Biden has made that claim before, most recently when he announced new regulations to stop the spread of so-called “ghost guns,” and they have been repeatedly declared false by fact-checkers.
“The Second Amendment did not place limits on individual ownership of cannons,” PolitiFact stated in April when it rated his claim false.
The website pointed out the text of the Constitution: “A well regulated militia, being necessary to the security of a free state, the right of the people to keep and bear arms, shall not be infringed. ”
Despite widespread public outrage over Tuesday’s massacre at an elementary school in Uvalde, Texas, and the racially-motivated May 14 mass shooting at a Buffalo grocery store, Biden said he had not yet spoken with any Republicans about potential gun control legislation, but expressed hope for a compromise.
“I think things have gotten so bad that everybody is getting more rational about it,” he said. “At least, that’s my hope and prayer.”
Asked whether Senate Minority Leader Mitch McConnell authorising Senator John Cornyn to work with Democrats could lead to results, Biden said “I don’t know.”

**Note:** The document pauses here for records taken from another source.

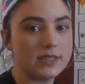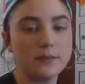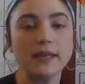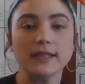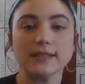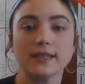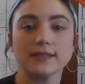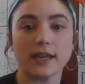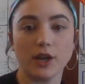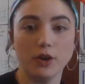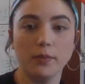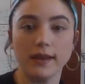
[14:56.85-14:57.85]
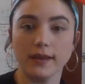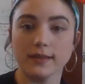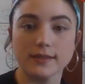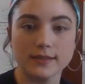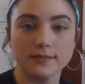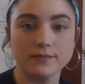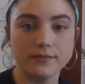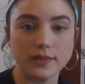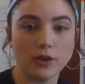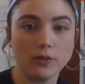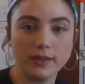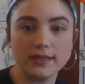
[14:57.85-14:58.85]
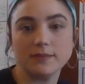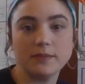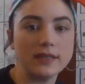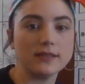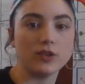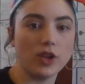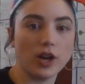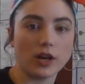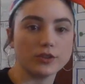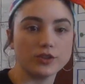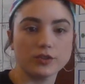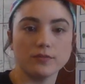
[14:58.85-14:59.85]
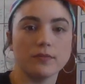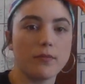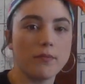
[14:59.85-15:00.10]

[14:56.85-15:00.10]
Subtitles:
To me, it sounds like obese. And obese means large,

“I think Senator McConnell is a rational Republican. I think Cornyn is as well,” he added. “I think there’s a recognition in their part that they — we can’t continue like this. We can’t do this.”
Without Republican support, Democrats are powerless to pass any gun legislation in the 50-50 Senate unless they manage to temporarily set aside the filibuster’s 60-vote threshold for passing most bills.
Biden’s comments came fewer than 48 hours after Vice President Kamala Harris called for an assault weapons ban after attending a funeral for Buffalo shooting victim Ruth Whitfield, 86.
“You know what an assault weapon is? You know how an assault weapon was designed?” Harris said Saturday.
“It was designed for a specific purpose – to kill a lot of human beings quickly. An assault weapon is a weapon of war with no place, no place in a civil society.”